▸ EXERCISE PROMPT: Please copy exactly the lines from the top of the data through the line containing "[0:18.00-0:19.00]", and nothing else.

▸ INFORMATION:
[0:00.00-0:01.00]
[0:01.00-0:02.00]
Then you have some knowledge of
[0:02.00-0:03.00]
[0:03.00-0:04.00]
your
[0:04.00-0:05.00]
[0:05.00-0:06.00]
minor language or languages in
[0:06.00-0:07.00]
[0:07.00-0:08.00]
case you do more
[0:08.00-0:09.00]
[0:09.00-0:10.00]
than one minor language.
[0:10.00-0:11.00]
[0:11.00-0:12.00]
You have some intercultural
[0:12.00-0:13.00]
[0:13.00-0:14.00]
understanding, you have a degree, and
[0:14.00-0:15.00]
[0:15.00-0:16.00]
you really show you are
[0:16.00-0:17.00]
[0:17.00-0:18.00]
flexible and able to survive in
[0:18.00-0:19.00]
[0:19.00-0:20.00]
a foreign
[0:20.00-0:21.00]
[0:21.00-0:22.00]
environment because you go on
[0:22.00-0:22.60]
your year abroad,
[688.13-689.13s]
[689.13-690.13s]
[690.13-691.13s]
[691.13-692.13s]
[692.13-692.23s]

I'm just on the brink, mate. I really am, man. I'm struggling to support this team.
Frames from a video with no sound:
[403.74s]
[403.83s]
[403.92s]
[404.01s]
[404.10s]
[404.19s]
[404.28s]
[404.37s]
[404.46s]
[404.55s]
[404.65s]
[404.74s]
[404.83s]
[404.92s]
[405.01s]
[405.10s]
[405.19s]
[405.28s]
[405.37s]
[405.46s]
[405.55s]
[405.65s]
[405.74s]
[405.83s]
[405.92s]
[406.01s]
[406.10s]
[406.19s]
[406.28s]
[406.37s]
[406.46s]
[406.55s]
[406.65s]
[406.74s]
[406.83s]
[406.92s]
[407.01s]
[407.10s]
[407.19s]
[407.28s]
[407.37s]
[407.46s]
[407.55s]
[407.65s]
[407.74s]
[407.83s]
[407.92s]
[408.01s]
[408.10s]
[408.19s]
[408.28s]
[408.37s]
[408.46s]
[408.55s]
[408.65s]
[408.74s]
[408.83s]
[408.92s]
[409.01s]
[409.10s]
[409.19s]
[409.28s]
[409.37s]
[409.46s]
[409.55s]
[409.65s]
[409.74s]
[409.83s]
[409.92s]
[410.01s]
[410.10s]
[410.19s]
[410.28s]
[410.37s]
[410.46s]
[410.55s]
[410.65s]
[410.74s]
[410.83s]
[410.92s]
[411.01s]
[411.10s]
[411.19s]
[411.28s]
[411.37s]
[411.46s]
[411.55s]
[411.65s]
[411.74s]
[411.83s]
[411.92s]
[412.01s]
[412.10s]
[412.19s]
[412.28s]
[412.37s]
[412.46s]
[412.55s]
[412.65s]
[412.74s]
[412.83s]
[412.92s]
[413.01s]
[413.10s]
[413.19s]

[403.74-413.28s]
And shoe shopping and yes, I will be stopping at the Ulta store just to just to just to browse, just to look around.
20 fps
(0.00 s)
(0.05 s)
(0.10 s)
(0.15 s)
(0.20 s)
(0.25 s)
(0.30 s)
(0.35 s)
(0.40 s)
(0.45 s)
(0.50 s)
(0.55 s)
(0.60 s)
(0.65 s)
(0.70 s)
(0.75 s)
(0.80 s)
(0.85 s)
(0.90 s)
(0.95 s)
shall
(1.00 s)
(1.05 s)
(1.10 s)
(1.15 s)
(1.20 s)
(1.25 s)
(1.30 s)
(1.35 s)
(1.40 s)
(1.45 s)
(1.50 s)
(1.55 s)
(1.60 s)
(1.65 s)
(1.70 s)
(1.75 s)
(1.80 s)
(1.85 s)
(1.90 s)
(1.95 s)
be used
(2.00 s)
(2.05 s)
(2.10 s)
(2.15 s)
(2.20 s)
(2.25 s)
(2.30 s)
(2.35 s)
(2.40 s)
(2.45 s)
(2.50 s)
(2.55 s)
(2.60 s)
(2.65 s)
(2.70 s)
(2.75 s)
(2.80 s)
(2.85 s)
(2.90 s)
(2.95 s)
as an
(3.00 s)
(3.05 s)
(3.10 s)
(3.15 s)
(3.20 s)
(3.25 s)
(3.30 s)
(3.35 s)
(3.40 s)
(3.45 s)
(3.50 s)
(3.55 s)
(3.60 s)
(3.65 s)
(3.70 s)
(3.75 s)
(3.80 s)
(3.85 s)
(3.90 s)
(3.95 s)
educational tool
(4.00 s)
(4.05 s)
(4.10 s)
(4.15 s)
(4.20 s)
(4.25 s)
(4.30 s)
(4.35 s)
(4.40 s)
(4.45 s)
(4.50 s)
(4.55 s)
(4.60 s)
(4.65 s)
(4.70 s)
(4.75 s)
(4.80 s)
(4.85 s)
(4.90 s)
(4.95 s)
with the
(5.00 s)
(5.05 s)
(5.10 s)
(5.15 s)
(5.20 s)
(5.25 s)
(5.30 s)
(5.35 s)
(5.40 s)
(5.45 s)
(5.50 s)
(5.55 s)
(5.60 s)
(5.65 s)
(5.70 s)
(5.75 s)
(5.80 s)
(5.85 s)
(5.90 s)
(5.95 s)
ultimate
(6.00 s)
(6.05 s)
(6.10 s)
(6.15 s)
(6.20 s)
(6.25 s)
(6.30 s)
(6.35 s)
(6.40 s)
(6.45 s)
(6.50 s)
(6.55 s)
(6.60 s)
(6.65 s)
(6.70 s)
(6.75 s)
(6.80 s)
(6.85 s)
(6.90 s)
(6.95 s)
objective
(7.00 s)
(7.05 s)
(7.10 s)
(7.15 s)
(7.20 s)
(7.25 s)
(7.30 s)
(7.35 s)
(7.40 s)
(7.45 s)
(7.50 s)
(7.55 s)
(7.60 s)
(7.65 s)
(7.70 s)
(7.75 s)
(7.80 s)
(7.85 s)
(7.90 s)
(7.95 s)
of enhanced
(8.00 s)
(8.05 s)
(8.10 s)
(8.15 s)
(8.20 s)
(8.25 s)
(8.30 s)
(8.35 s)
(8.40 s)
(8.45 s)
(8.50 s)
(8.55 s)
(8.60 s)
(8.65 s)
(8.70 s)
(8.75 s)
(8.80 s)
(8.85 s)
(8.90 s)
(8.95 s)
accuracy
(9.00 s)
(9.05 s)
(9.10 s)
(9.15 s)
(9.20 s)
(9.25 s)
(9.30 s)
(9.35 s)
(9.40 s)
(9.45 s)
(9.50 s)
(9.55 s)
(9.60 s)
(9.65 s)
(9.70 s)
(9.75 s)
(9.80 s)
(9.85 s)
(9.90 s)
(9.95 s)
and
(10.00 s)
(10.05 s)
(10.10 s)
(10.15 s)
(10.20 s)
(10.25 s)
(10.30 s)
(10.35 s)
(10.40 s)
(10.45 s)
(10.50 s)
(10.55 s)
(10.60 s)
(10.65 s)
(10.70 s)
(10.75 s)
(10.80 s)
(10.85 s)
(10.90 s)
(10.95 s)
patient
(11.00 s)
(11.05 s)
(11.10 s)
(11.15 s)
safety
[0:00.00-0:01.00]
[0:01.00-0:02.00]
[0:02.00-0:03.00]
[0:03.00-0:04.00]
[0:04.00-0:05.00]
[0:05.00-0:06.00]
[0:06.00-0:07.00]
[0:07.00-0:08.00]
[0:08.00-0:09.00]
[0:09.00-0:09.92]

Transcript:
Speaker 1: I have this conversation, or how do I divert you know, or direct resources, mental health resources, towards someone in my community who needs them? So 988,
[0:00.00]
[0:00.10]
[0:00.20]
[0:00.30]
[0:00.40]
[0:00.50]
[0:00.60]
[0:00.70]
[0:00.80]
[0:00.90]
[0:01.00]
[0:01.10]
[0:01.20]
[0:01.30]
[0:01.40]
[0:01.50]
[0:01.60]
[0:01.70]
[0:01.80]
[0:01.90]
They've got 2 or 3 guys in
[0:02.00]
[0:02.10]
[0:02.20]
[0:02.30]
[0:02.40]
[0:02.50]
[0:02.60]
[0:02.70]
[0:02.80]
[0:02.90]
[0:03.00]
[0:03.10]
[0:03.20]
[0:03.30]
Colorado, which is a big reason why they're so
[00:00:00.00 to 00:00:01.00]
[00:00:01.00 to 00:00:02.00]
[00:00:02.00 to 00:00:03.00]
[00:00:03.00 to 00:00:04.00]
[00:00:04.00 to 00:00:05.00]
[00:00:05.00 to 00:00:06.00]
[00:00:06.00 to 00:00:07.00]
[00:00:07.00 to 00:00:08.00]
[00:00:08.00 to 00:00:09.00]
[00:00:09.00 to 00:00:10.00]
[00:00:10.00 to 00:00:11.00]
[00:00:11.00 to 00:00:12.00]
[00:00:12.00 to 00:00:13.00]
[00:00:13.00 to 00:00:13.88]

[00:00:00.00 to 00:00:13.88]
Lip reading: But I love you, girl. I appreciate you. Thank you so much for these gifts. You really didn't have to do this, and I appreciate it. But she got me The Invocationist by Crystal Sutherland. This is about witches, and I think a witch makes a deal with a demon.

▸ SOLUTION TO THIS PROBLEM:
[0:00.00-0:01.00]
[0:01.00-0:02.00]
Then you have some knowledge of
[0:02.00-0:03.00]
[0:03.00-0:04.00]
your
[0:04.00-0:05.00]
[0:05.00-0:06.00]
minor language or languages in
[0:06.00-0:07.00]
[0:07.00-0:08.00]
case you do more
[0:08.00-0:09.00]
[0:09.00-0:10.00]
than one minor language.
[0:10.00-0:11.00]
[0:11.00-0:12.00]
You have some intercultural
[0:12.00-0:13.00]
[0:13.00-0:14.00]
understanding, you have a degree, and
[0:14.00-0:15.00]
[0:15.00-0:16.00]
you really show you are
[0:16.00-0:17.00]
[0:17.00-0:18.00]
flexible and able to survive in
[0:18.00-0:19.00]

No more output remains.